The task – Set down every entry again word for word, please, but skip the pictures.

[Saved data entries]
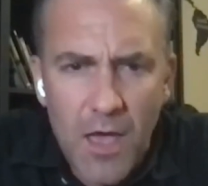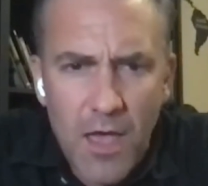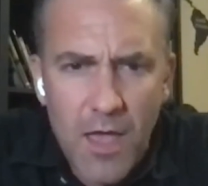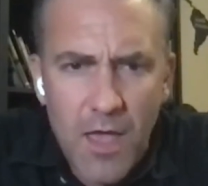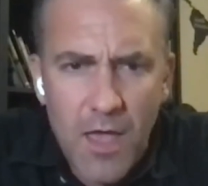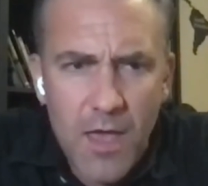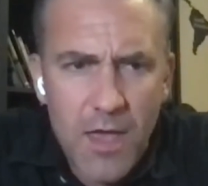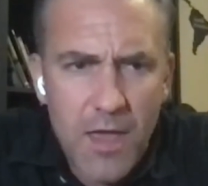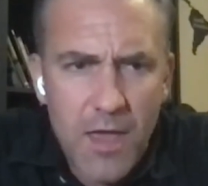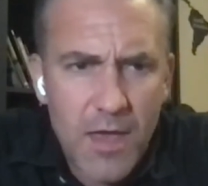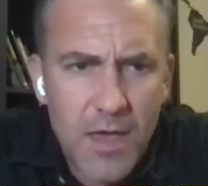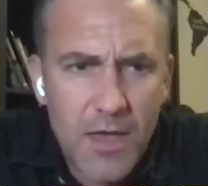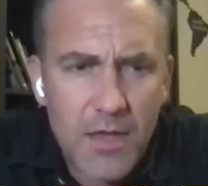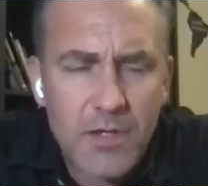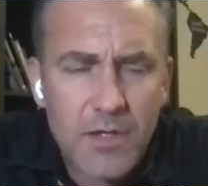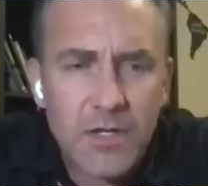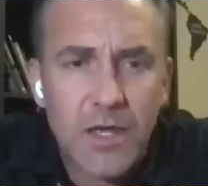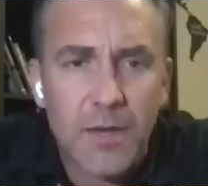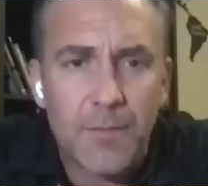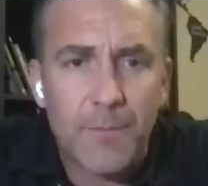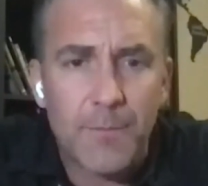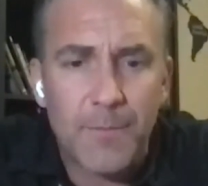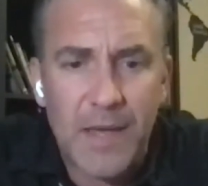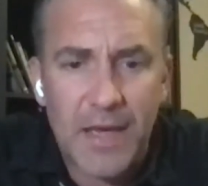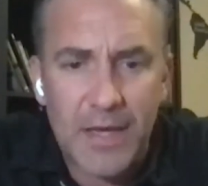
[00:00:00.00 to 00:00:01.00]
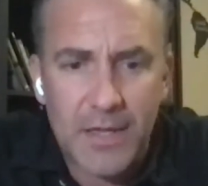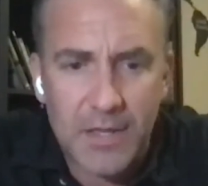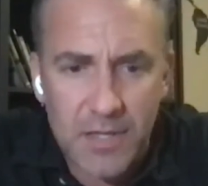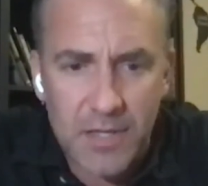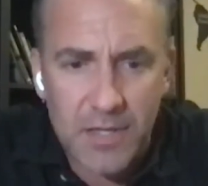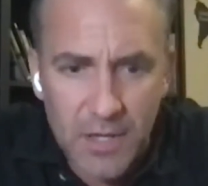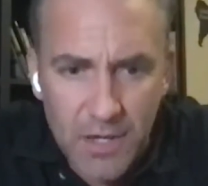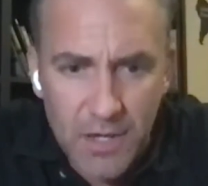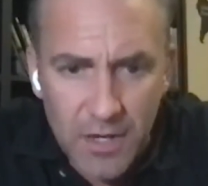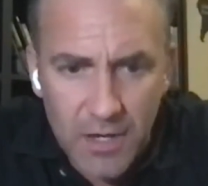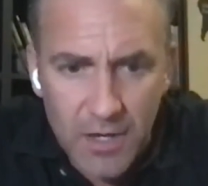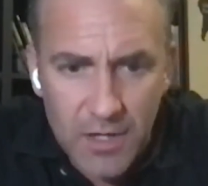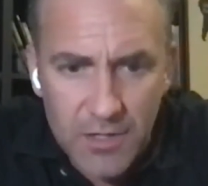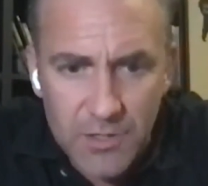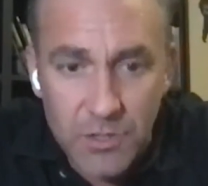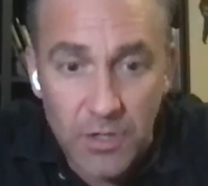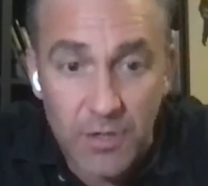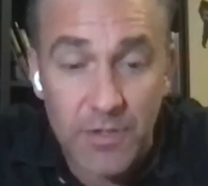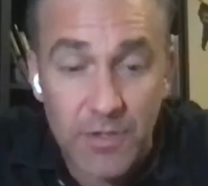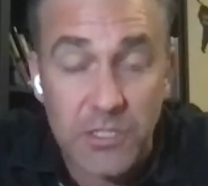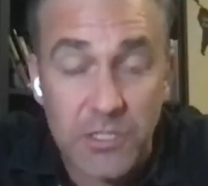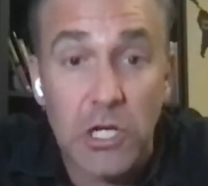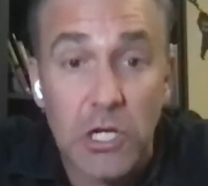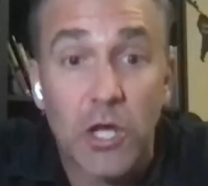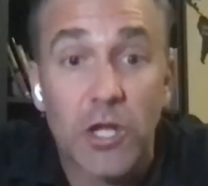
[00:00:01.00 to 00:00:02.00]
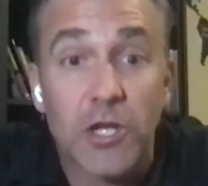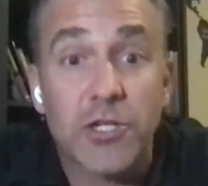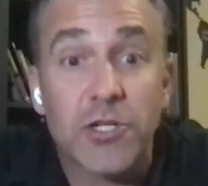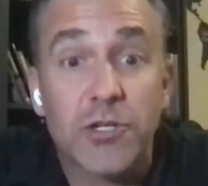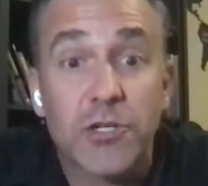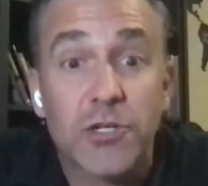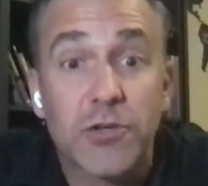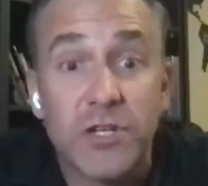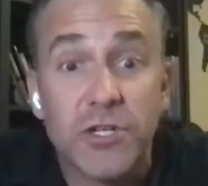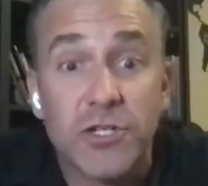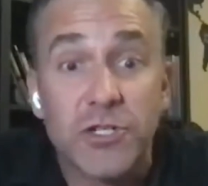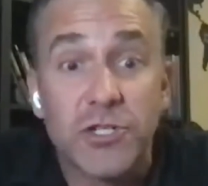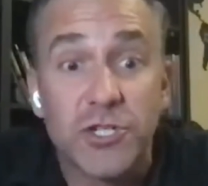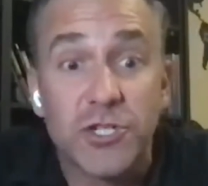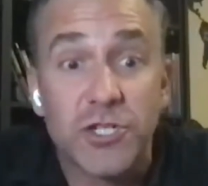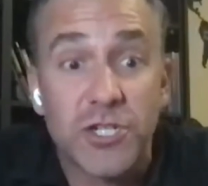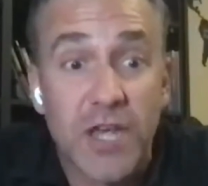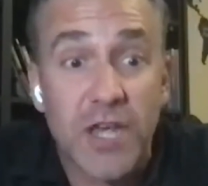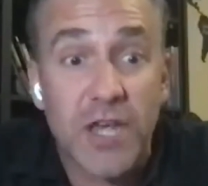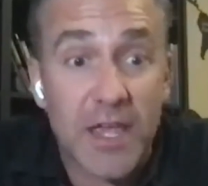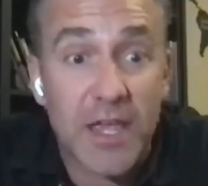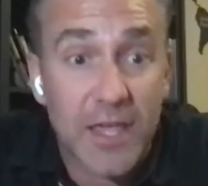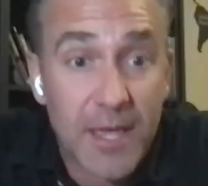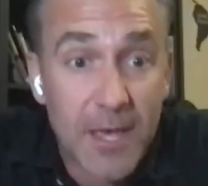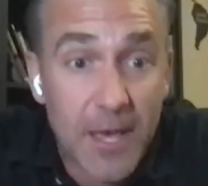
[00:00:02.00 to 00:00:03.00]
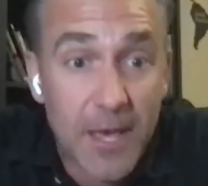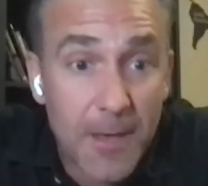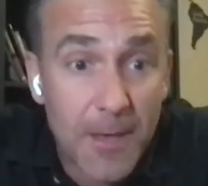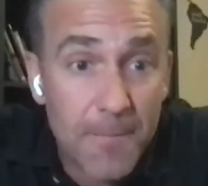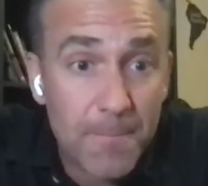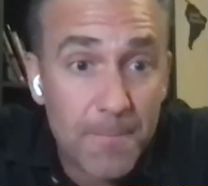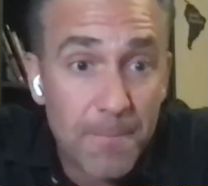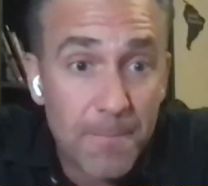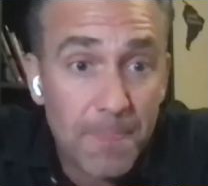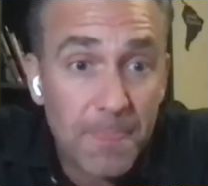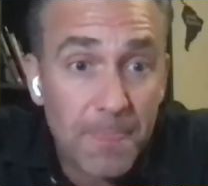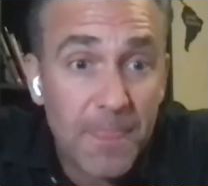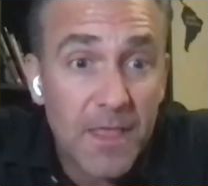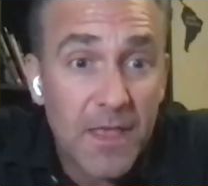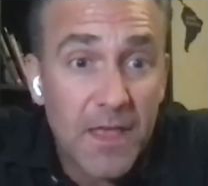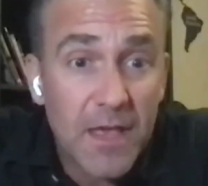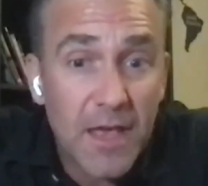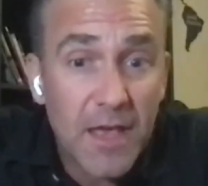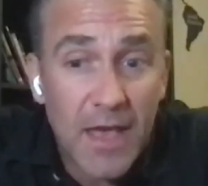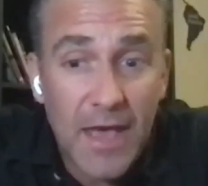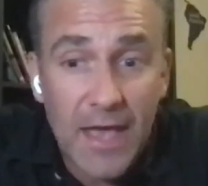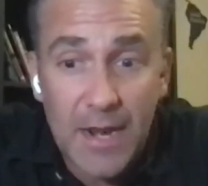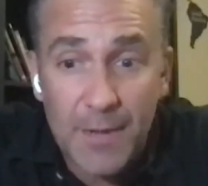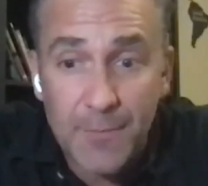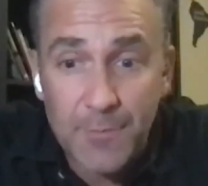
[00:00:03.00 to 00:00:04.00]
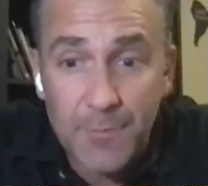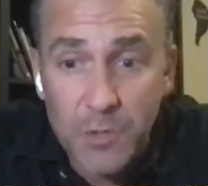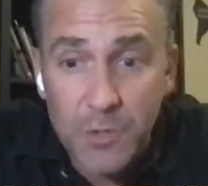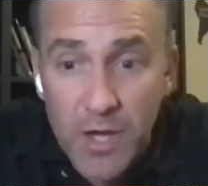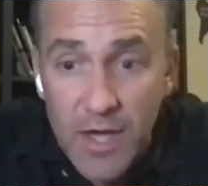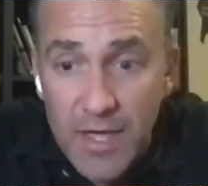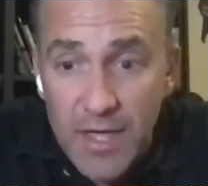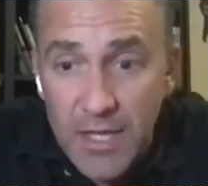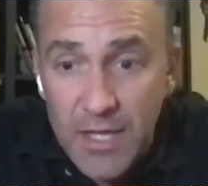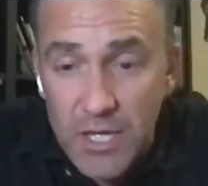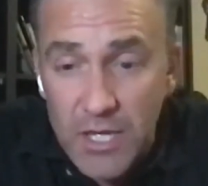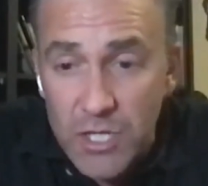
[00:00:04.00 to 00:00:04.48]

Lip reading: and come back here. Sorry, there's a lot of screens to share here. And I'm going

Answer to the problem –
[00:00:00.00 to 00:00:01.00]
[00:00:01.00 to 00:00:02.00]
[00:00:02.00 to 00:00:03.00]
[00:00:03.00 to 00:00:04.00]
[00:00:04.00 to 00:00:04.48]

Lip reading: and come back here. Sorry, there's a lot of screens to share here. And I'm going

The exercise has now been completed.